Under regular assumptions about sampling, could we parameterize the probability of finding the winner after asking only a portion of the voters? Intuitively, asymptotically the probability goes to and reaches 1 when we question the whole set of voters.
The motivation behind this question is the following: We have a large set of data and an algorithm running on every single one of them. This takes a bit too long though. Given that this method outputs an integer, by taking $k$ samples maybe it is enough to make a guess for the maximum at least. (the most frequent number that pops up).
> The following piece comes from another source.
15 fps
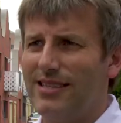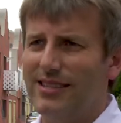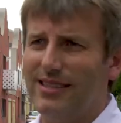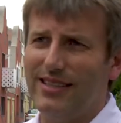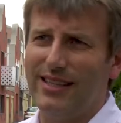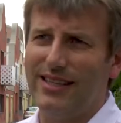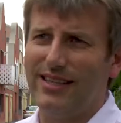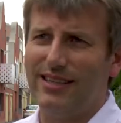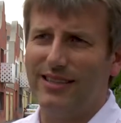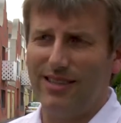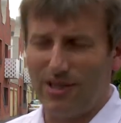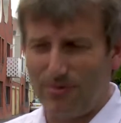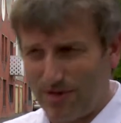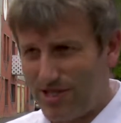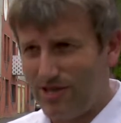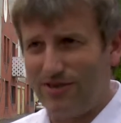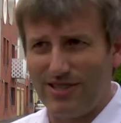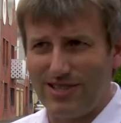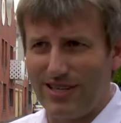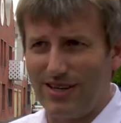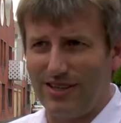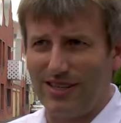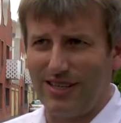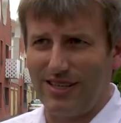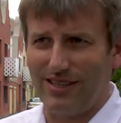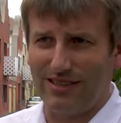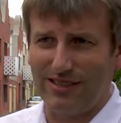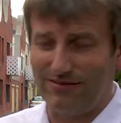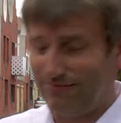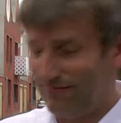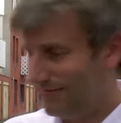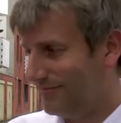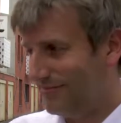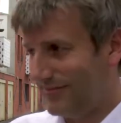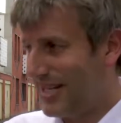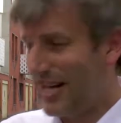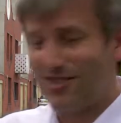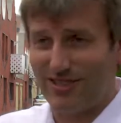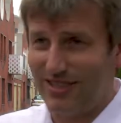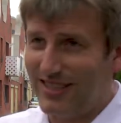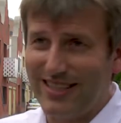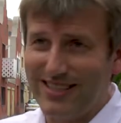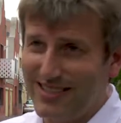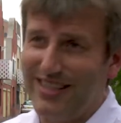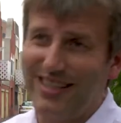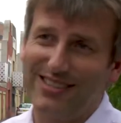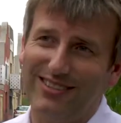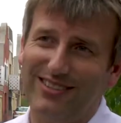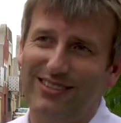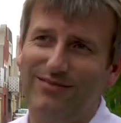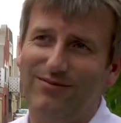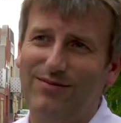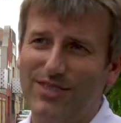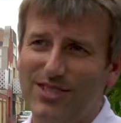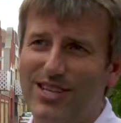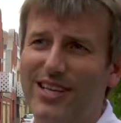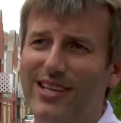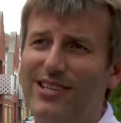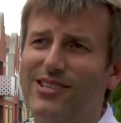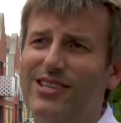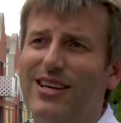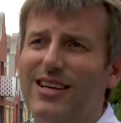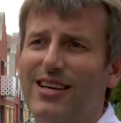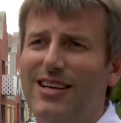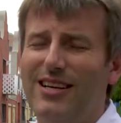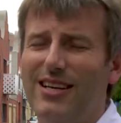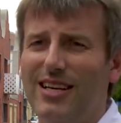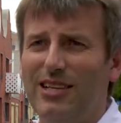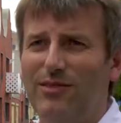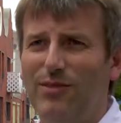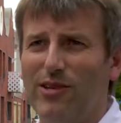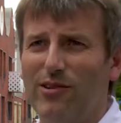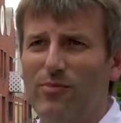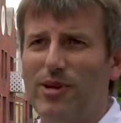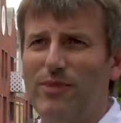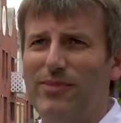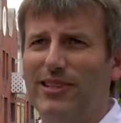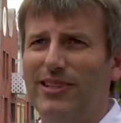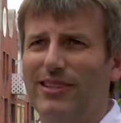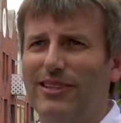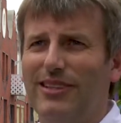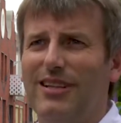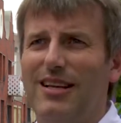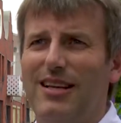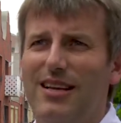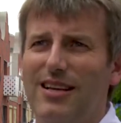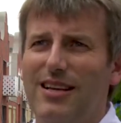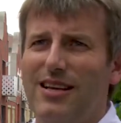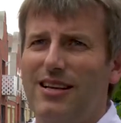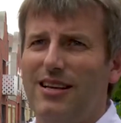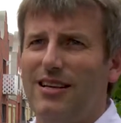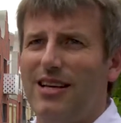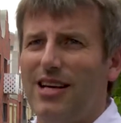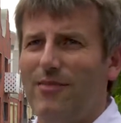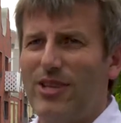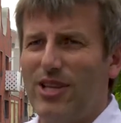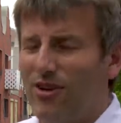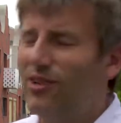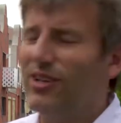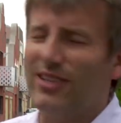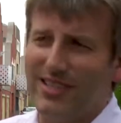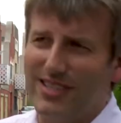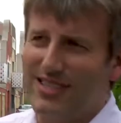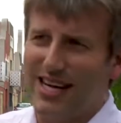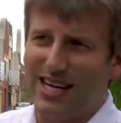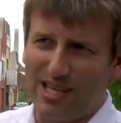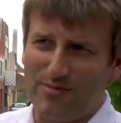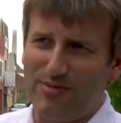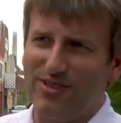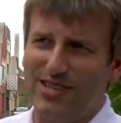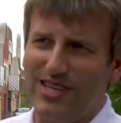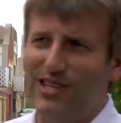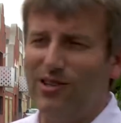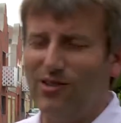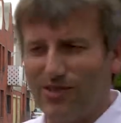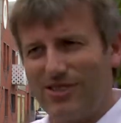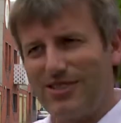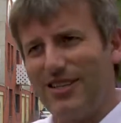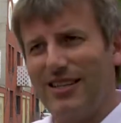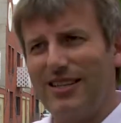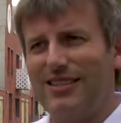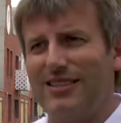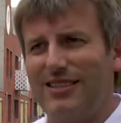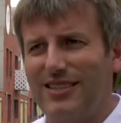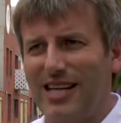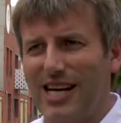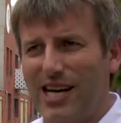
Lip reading: the opportunity on a national and international stage. There are people, the whole of the design community looks at the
From related question, this was proposed to me: Using s to estimate $\sigma$ when finding the sample size in confidence interval questions, but I think it is not exactly equivalent. Could you help me model this?
I have the following proposition. Could you comment if you see any flow in the logic?
Let's suppose that the candidates were voted by a density of $p_1,p_2,p_3$ etc people $\in [0,1]$. Suppose we interview only 1 person. Then the probability that we get the winner is $\frac{p_1*n}{n}$. If we interview 3 people then we need 2 that have voted for the winner so: $\frac{p_1*n}{n} \frac{p_1*n-1}{n-1}$ $3\choose{2}$.
I think generalising this (let the following fraction $v_1$) we have $\frac{\frac{(p_1*n)!}{(p_1*n -k/2)!}}{\frac{n!}{(n-k/2)!}} $ $k\choose{k/2+1}$ and that is only for the exactly (k/2)+1 majority winner case. We need also for k/2+2 k/2+3... k winner observations.
The final formula is $(\sum_1^{k/2} v_i)$ * $n\choose k$
If we suppose that $p_i$ is known then we need to solve that formula to be greater than .99 if we want to be 99% sure.
Is the reasoning correct? Can you propose how the computation could be simplified? Or a lower bound for the sum maybe?